Combined Chlorine-based and UV Radiation method holds promise in treatment of wastewater for potable reuse
Purdue University researchers have developed an innovative method to detoxify water – using chlorine and UV radiation – offering new hope for water-stressed areas and helping enable greater reuse of wastewater (Phys.org, August 9).
“Our discovery in helping to provide more people with access to clean water is taking common elements of water treatment like UV radiation and chlorine and using them in a new way,” Ernest R. Blatchley III, an engineering professor at Purdue University, told Phys.org.
The new method holds particular promise in water-stressed regions such as the U.S. Southwest, where the reuse of treated wastewater for irrigation and drinking water (“water reuse”) is already occurring or being considered to supplement local water supplies.
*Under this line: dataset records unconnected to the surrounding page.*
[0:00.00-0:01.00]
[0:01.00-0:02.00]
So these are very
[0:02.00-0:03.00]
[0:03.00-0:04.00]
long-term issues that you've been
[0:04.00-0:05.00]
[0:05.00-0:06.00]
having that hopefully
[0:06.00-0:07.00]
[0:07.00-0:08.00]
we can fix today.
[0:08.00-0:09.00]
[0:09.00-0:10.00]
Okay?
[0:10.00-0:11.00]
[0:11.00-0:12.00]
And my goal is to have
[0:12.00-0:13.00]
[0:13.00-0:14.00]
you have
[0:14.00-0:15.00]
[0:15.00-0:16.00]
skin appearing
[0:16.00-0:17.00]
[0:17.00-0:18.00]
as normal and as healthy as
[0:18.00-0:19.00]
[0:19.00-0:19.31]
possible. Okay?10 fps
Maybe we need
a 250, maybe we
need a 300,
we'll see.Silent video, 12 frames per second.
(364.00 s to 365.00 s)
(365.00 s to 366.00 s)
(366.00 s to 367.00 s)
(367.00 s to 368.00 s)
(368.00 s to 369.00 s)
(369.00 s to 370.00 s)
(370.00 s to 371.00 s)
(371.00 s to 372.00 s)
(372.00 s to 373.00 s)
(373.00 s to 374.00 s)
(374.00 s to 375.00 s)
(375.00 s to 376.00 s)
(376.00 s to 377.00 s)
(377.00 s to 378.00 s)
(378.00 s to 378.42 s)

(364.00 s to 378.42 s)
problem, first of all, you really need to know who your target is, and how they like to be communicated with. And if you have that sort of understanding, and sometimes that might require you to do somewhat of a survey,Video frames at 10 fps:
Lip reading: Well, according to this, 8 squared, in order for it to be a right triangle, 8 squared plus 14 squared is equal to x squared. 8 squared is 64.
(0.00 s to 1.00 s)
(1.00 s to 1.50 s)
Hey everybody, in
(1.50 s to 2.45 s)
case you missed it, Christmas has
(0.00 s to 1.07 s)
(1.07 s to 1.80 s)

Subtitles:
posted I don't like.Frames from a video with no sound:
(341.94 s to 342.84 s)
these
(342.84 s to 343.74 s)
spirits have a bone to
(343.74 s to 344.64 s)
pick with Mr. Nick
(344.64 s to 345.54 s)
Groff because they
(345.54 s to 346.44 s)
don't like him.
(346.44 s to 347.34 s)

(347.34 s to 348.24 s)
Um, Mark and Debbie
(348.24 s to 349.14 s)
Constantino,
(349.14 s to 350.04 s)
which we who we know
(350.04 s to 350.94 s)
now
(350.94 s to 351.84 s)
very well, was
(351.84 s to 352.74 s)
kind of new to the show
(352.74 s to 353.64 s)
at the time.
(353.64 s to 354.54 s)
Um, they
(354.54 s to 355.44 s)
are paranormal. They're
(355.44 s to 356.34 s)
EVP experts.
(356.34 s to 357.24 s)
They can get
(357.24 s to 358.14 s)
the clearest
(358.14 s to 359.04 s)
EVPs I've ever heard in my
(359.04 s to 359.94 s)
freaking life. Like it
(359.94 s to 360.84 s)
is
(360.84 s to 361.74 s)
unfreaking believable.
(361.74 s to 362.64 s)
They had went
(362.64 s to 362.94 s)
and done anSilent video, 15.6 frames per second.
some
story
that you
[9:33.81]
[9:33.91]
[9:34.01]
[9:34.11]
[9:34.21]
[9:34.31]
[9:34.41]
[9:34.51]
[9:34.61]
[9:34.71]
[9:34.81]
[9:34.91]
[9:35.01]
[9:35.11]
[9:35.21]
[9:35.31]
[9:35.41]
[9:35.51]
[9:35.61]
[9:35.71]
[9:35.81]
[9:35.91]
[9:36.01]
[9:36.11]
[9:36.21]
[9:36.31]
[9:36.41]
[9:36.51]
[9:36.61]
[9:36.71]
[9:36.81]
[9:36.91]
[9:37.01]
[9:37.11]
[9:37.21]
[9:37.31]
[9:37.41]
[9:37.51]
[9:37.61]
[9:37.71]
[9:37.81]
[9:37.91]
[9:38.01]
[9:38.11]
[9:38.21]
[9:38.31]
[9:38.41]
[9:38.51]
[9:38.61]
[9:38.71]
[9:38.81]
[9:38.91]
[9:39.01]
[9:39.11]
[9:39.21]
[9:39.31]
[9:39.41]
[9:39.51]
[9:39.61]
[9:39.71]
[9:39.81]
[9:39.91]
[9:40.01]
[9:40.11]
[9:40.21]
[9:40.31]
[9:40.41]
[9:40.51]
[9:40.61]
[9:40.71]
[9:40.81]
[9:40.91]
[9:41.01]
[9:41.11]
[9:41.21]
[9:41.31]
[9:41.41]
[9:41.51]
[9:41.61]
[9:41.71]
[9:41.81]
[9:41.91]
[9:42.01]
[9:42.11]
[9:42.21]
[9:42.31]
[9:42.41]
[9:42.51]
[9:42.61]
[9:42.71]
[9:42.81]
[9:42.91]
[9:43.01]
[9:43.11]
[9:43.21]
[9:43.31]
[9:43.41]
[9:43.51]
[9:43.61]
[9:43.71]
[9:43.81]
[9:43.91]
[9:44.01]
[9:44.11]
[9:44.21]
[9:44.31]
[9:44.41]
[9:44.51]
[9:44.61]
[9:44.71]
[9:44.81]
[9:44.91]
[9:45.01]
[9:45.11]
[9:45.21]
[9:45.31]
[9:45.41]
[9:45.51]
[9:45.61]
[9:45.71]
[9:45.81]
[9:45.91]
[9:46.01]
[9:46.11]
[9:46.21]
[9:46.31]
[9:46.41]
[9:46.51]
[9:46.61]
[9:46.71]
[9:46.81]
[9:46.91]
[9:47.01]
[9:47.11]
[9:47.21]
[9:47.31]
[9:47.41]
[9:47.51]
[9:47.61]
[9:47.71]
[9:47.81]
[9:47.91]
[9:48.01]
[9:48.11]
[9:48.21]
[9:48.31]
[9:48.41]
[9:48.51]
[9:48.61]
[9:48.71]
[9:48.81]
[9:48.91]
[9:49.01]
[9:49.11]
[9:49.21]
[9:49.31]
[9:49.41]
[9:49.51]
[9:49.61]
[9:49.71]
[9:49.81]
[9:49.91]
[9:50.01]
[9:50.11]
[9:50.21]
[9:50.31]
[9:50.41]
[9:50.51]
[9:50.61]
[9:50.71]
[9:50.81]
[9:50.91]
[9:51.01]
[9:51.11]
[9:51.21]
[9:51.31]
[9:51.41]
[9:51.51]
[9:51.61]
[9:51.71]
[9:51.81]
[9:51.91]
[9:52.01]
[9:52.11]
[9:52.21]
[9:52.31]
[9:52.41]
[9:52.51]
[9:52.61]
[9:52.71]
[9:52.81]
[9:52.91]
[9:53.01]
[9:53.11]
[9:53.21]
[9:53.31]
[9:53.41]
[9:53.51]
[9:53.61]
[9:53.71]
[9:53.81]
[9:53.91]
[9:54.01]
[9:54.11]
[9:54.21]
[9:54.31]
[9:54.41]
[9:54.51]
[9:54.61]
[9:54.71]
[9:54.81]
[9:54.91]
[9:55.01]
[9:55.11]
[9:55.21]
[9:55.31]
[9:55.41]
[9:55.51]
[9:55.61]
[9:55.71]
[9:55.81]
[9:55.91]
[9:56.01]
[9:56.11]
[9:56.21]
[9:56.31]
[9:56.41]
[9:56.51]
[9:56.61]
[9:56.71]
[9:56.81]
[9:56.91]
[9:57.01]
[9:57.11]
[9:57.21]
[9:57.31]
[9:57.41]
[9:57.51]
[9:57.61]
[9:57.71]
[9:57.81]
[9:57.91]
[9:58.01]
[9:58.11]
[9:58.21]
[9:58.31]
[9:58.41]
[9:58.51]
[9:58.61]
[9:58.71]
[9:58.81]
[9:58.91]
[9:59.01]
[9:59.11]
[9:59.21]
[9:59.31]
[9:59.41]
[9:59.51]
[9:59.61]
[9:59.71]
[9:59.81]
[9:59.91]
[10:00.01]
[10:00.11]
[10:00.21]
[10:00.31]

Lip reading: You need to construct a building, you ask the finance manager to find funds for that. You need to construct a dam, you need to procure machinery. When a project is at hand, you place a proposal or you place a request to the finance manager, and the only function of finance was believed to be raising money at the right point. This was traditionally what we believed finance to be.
More unpredictable weather coupled with a growing human population and demand for food is increasing the reliance on water supplies that are classified as being of marginal or poor quality, such as wastewater. In turn, this increases the need for more effective water treatment methods to remove contaminants.
The Purdue team developed a method to selectively break down amines, which are derived from ammonia and can be toxic to humans. “Reuse applications generally involve water sources that are compromised and likely to contain relatively high concentrations of amines,” writes Phys.org. The method involves adding chlorine followed by UV radiation. “Conventional water treatment methods are generally ineffective for removal, degradation or detoxification of these compounds. Our method allows current treatments to be modified to provide cleaner and safer water,” Blatchley stated.
The American Chemistry Council supported Dr. Blatchley’s past studies of the effects of combined UV radiation and chlorination treatment of swimming pool water on water and air chemistry.